▶ _Your goal_:
Looking at the entries, how many lines hold the word "frames"? State the number by itself.

****************************************

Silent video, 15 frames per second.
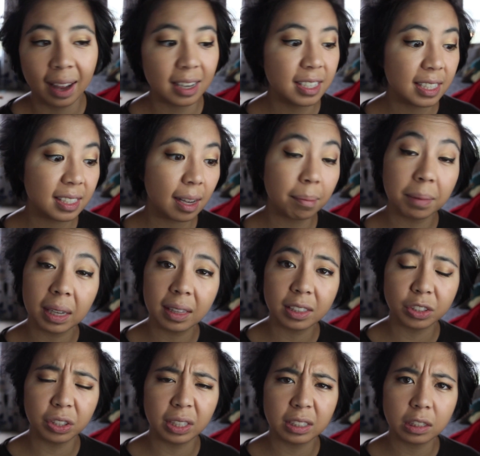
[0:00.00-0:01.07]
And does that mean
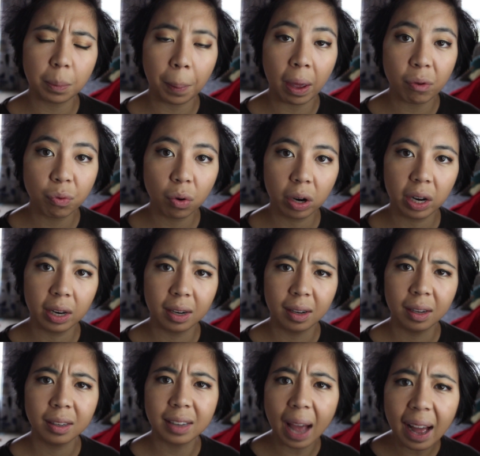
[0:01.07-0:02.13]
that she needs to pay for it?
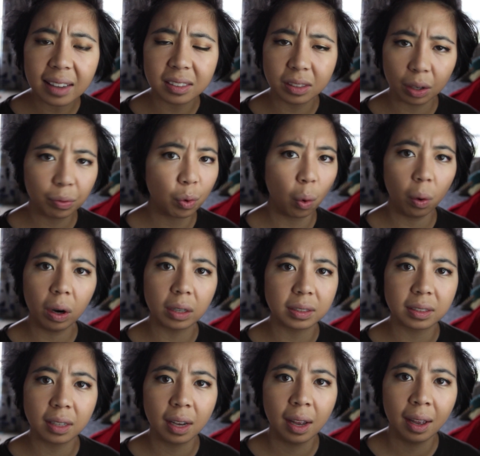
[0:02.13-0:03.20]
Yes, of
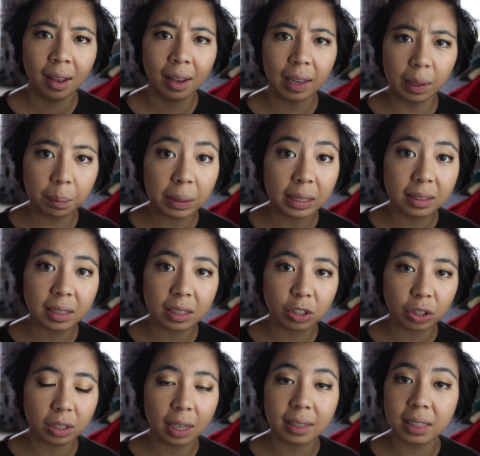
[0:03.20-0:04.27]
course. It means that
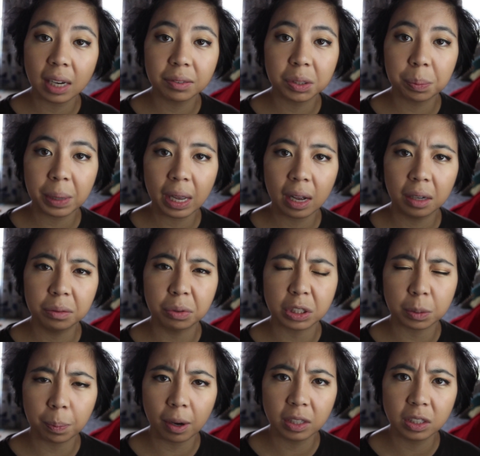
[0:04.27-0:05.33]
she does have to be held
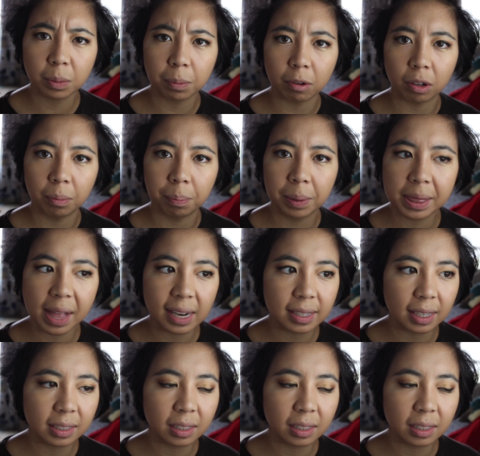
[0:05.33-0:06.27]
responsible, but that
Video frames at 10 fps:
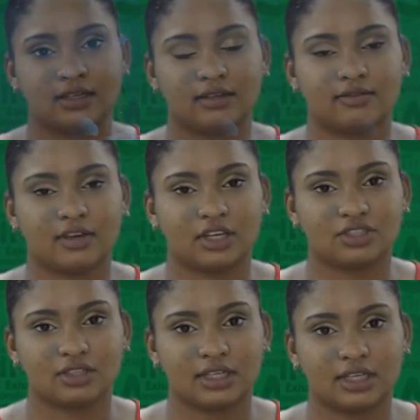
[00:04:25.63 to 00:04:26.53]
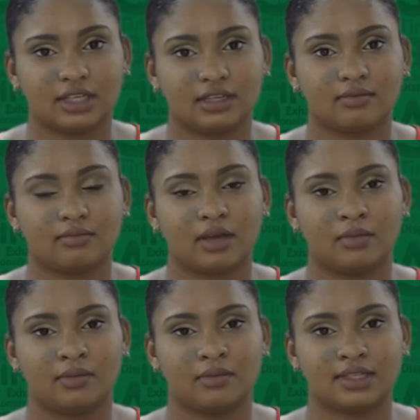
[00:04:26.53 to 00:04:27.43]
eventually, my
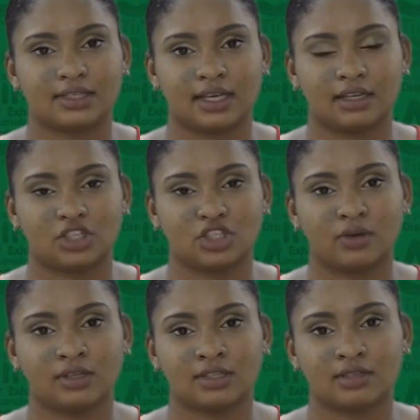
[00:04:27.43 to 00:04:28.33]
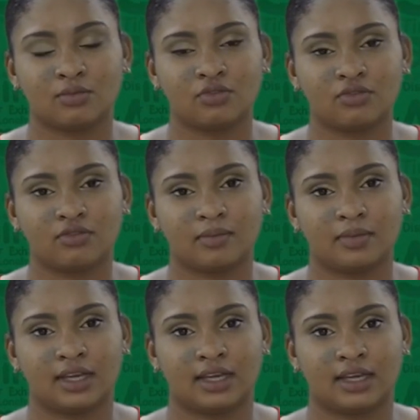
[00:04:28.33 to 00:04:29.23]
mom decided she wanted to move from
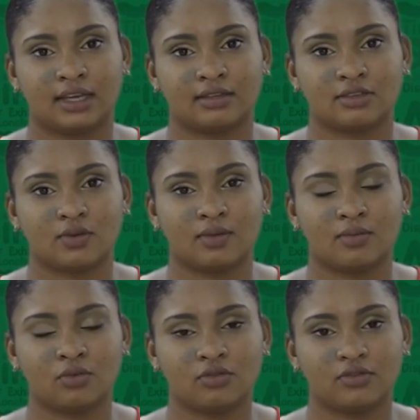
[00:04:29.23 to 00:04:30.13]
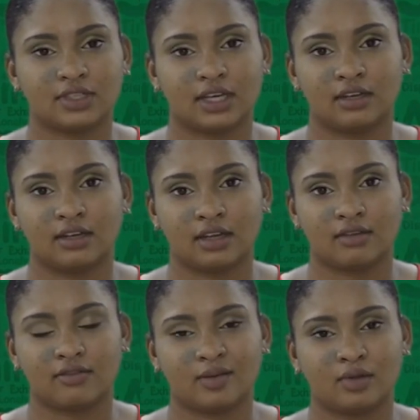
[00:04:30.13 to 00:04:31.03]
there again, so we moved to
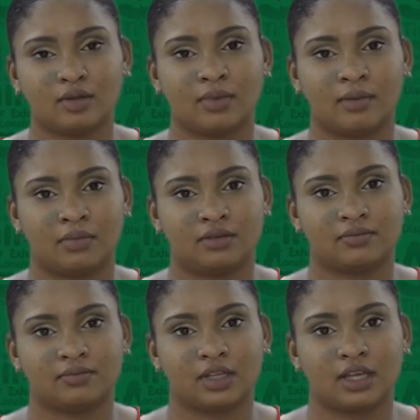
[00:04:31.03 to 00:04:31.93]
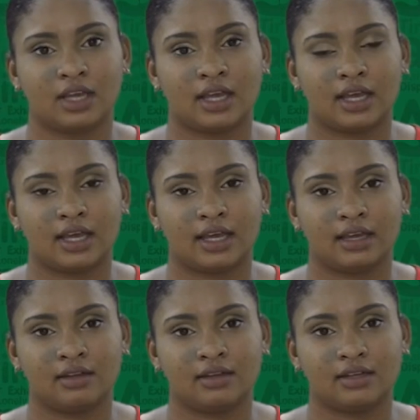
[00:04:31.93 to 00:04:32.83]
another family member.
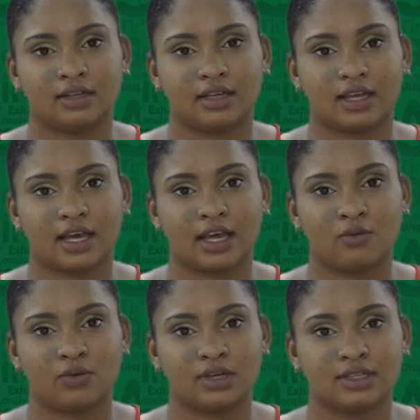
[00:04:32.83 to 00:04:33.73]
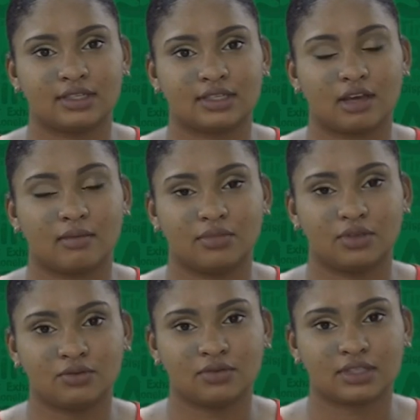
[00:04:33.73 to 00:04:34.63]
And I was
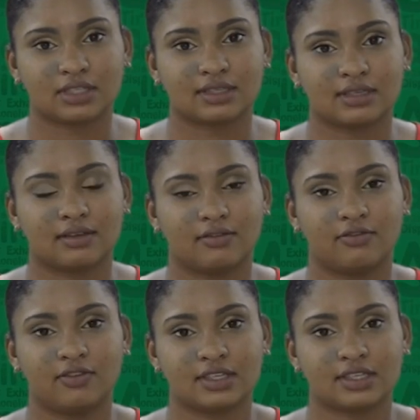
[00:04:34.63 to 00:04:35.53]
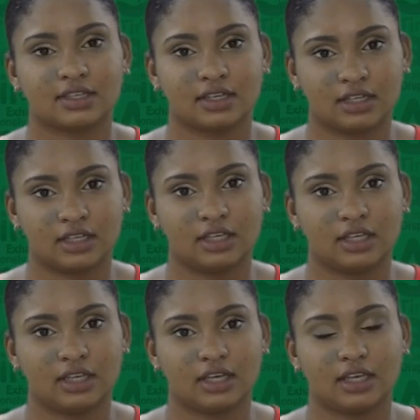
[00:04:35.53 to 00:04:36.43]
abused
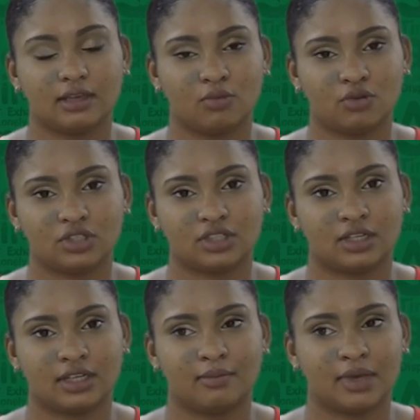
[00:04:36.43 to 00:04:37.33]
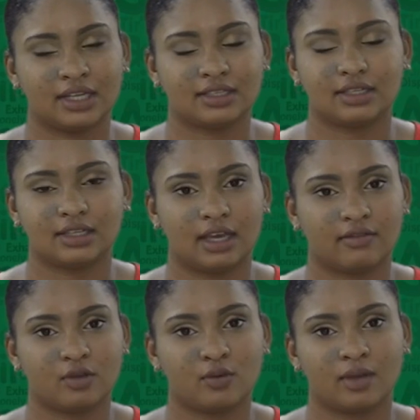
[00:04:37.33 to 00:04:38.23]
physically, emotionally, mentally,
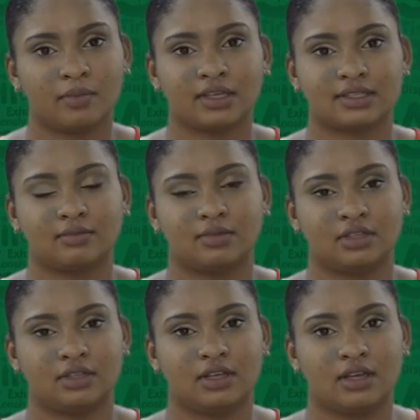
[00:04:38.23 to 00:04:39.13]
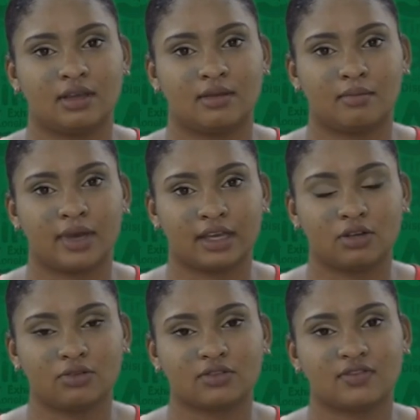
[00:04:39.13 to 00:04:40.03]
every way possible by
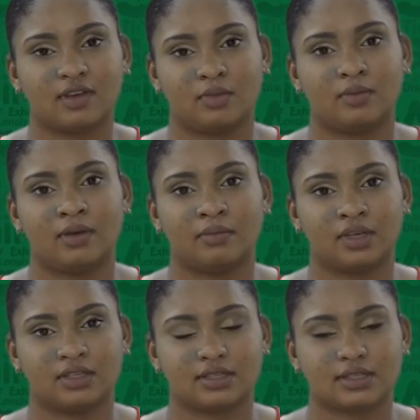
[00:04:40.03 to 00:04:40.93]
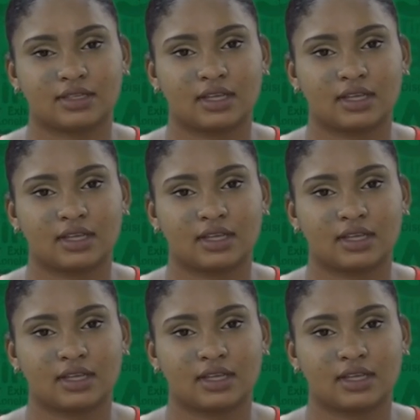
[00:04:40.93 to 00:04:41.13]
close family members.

****************************************

▶ _Answer section_:
2